You absolutely can rely on that: https://doc.rust-lang.org/reference/type-layout.html#pointer...

In fact, it's almost even best practice to do so, because it reduces the unsafe needed on Rust's side. E.g. if you want to pass a nullable pointer to T, declare it as e.g. a parameter x: Option<&T> on the Rust side and now can you do fully safe pattern matching as usual to handle the null case.

Want to use some Rust type (not even repr(C)) from C? Just do something like this:

#[no_mangle] pub extern "C" fn Foo_new() -> Box<Foo> { Box::new(Foo::new()) }

#[no_mangle] pub extern "C" fn Foo_free(_: Box<Foo>) { /* automatic cleanup */ }

#[no_mangle] pub extern "C" fn Foo_do_something(this: &mut Foo) { this.do_something() }

all fully safe. Unfortunately for the OP, Vec<_> isn't FFI safe, so that's still one of those cases that are on the rough side.

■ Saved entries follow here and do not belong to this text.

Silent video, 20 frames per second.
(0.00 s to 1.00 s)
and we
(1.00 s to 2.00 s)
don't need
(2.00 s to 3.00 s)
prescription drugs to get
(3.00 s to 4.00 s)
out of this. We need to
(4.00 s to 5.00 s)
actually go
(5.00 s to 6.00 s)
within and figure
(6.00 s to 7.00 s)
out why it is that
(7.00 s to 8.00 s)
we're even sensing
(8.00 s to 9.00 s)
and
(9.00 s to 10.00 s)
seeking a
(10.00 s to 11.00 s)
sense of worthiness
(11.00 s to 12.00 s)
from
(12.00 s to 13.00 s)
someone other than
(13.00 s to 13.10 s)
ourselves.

pwdisswordfishz 8 days ago

> Pointers and references have the same layout.

> The layout of a type is its size, alignment, and the relative offsets of its fields.

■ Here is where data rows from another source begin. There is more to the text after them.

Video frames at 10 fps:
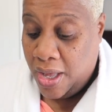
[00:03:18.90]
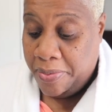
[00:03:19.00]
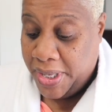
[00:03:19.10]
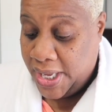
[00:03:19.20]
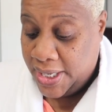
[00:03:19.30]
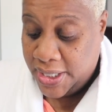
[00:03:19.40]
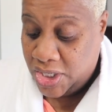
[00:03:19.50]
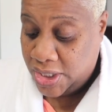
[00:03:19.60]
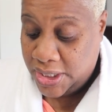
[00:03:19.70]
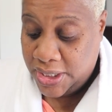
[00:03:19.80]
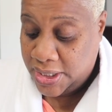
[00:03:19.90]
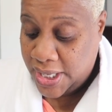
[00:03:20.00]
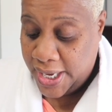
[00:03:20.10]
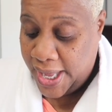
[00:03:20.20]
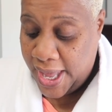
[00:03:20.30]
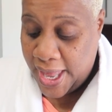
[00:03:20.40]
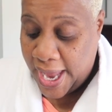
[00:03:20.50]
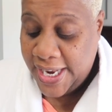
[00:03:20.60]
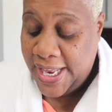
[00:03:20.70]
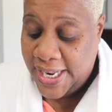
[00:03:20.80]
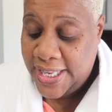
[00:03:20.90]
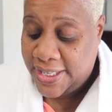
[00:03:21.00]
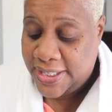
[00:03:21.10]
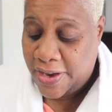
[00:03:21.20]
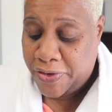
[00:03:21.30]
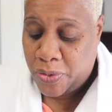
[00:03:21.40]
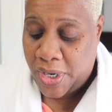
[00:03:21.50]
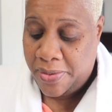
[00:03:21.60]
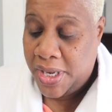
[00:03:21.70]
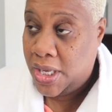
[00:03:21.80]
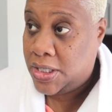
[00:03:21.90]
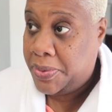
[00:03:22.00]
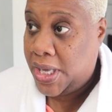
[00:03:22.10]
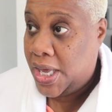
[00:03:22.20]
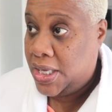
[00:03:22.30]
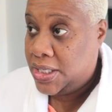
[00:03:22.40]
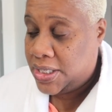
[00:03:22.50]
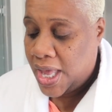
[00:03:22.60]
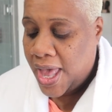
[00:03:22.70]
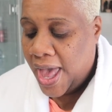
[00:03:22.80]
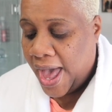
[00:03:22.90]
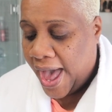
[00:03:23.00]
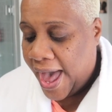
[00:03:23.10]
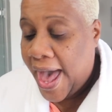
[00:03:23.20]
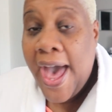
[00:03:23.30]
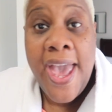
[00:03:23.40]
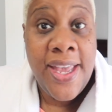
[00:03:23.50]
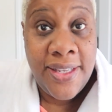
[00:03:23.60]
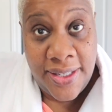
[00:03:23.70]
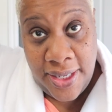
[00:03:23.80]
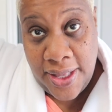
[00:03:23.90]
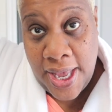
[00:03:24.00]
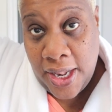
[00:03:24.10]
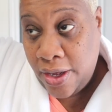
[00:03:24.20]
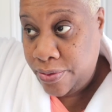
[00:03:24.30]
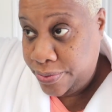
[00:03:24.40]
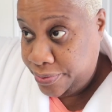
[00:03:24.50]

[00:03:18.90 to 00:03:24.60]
because I can't, it needs to stay for 20 minutes because I see the yellow.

So “layout” only constrains the memory addresses where a value and its constituents are stored; it does not cover niches. Pointers are allowed to be null, references are not. There is talk of making it illegal to have a reference be unaligned, or even point to very low addresses: <https://github.com/rust-lang/rfcs/pull/3204>. At one point, there was even talk of certain kinds of references not even being stored as memory addresses at all: <https://github.com/rust-lang/rfcs/pull/2040>. And Box<_> is not #[repr(transparent)] either. To put it more generally, the only semantics of a Box<_> or a reference is that it grants you access to a value of a given type and is inter-convertible with a pointer. Only *const _ and *mut _ have a guaranteed ABI.

Just because you write fewer “unsafe” keywords does not mean your code is more safe.

  • zamalek 6 days ago

    Right, if references were meant to be pointers then they would simply be called pointers.

    Some abstractions are meant to be treated as a black box. It's bloody trivial to realize and point out that references are represented as pointers internally. The actually intelligent step is to figure out how to use that knowledge correctly. Do we pass small bittable types around by-value because we skip the dereference? Hell yes (pending profiling). Do we treat references as pointers? No.

    As a plausible scenario, rustc could use tagged pointers for some purpose in refs. Your code could seem to be working in tests, but segfault when rustc sets the MSB for some reason.

  • comex 6 days ago

    There is also the ABI compatibility guarantee:

    https://doc.rust-lang.org/nightly/std/primitive.fn.html#abi-...

    > The following types are guaranteed to be ABI-compatible:

    > *const T, *mut T, &T, &mut T, Box<T> (specifically, only Box<T, Global>), and NonNull<T> are all ABI-compatible with each other for all T.

    Honestly, this seems like something where the docs need to be clarified, but it's definitely intended that, if you transmute a reference into a pointer (explicitly, or implicitly through FFI as documented in that link), then you get a valid pointer to the type, not just an unknown blob that happens to have the same size and alignment. Likewise, any _valid_ pointer can be transmuted to a reference. It is already UB for a reference to be null or unaligned, but those are both cases of invalid pointers. (Note: rustc only uses null as a niche right now, not unaligned values, but unaligned values still cause UB because rustc tells LLVM's optimizer to assume alignment.)

    If you want more evidence, here is a test for the improper_ctypes lint:

    https://github.com/rust-lang/rust/blob/b91a3a05609a46f73d23e...

    You can see that it's quite conservative about what can be passed through extern "C" functions without a warning, but &[u8; 4 as usize] is allowed, as is TransparentRef (a repr(transparent) struct containing a reference).

    It is also guaranteed that you can transmute between pointers and optional references (i.e. Option<&T>), which are the same except that they do allow null:

    https://github.com/rust-lang/rust/pull/60300

    Thus, if you are writing FFI bindings for a C library, you are allowed to just declare pointer arguments as references, or as optional references, as long as the semantics line up. In practice this is not terribly common (outside of fn() types, which are treated like references), but it is allowed.

    The RFC you cited as "certain kinds of references not even being stored as memory addresses at all" was rejected as a breaking change. If it had been adopted, it would have violated even the more-strict interpretation of the rule that pointers and references have the same layout, because it would have changed the size of references to zero-sized types (to zero).

    • pwdisswordfishz 4 days ago

      > Nothing in this section should be taken as a guarantee for non-Rust-to-Rust calls, even with types from core::ffi or libc.

      Which is exactly the case here.